▶ [WHAT TO DO] Output only the lines that run from the line holding "[00:00:00.00 to 00:00:01.00]" to the end of the data below, including both ends, without any pictures.

▶ [Stored data]
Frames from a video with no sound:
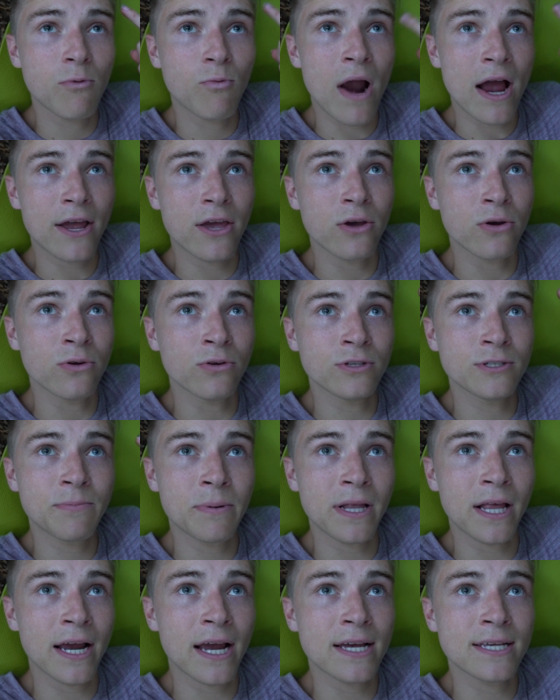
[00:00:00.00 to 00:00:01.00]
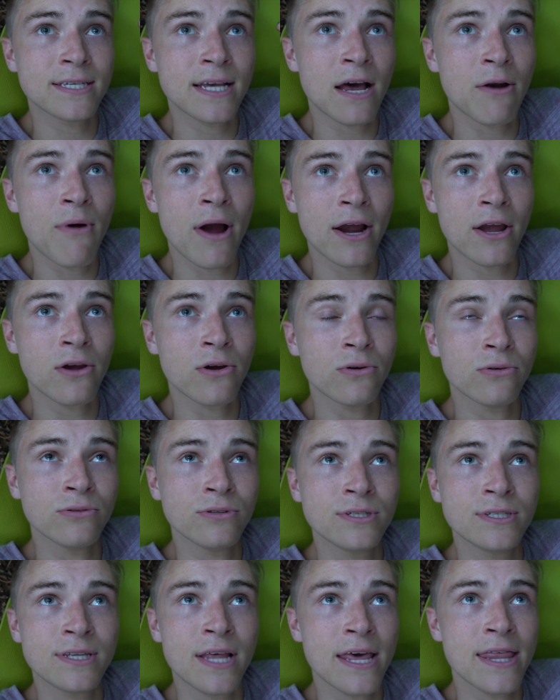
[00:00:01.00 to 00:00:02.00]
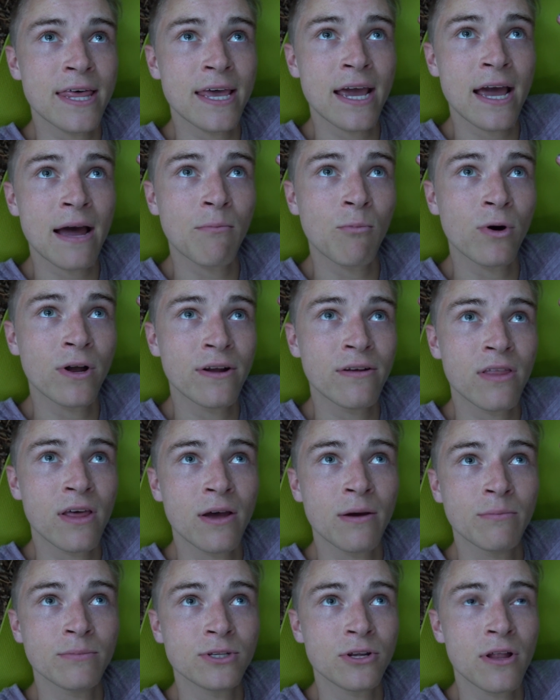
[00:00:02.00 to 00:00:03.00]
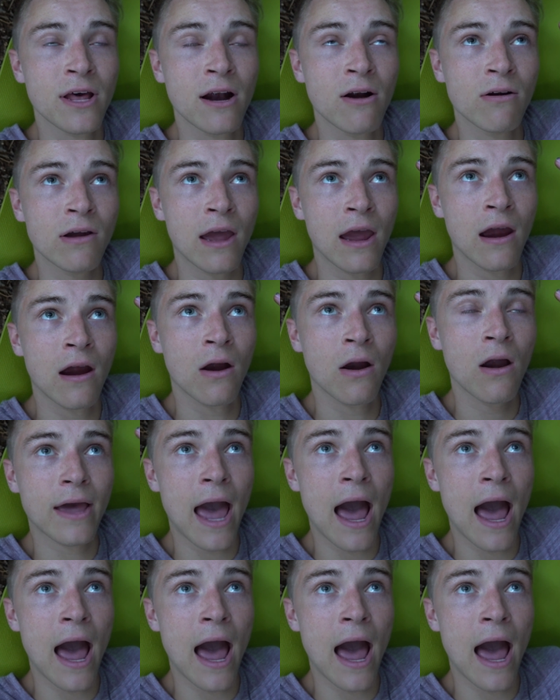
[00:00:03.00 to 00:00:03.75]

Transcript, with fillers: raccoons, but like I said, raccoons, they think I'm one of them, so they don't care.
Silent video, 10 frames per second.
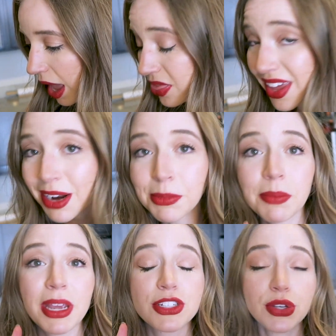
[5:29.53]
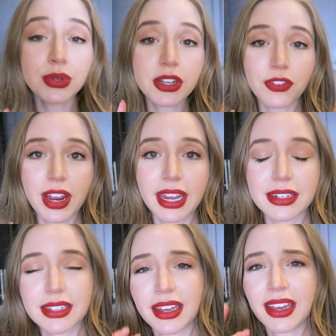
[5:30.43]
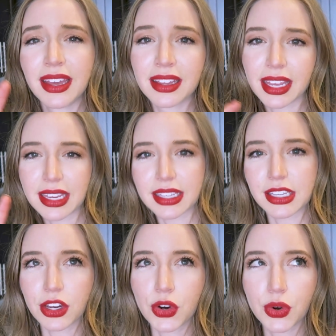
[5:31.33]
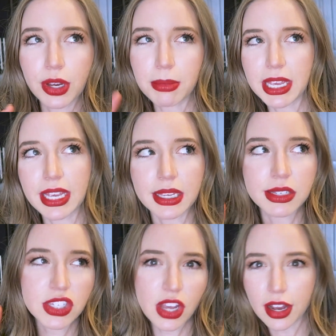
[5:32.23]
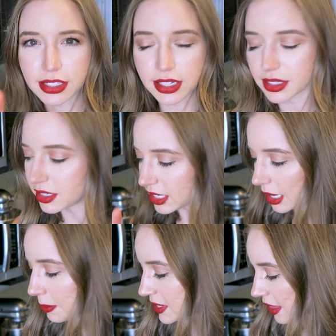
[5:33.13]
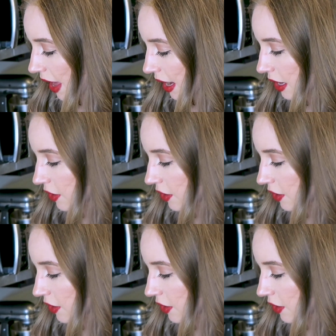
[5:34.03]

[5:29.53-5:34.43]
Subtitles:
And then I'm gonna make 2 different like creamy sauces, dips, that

▶ [RESULT OF THE TASK]
[00:00:00.00 to 00:00:01.00]
[00:00:01.00 to 00:00:02.00]
[00:00:02.00 to 00:00:03.00]
[00:00:03.00 to 00:00:03.75]

Transcript, with fillers: raccoons, but like I said, raccoons, they think I'm one of them, so they don't care.
Silent video, 10 frames per second.
[5:29.53]
[5:30.43]
[5:31.33]
[5:32.23]
[5:33.13]
[5:34.03]

[5:29.53-5:34.43]
Subtitles:
And then I'm gonna make 2 different like creamy sauces, dips, that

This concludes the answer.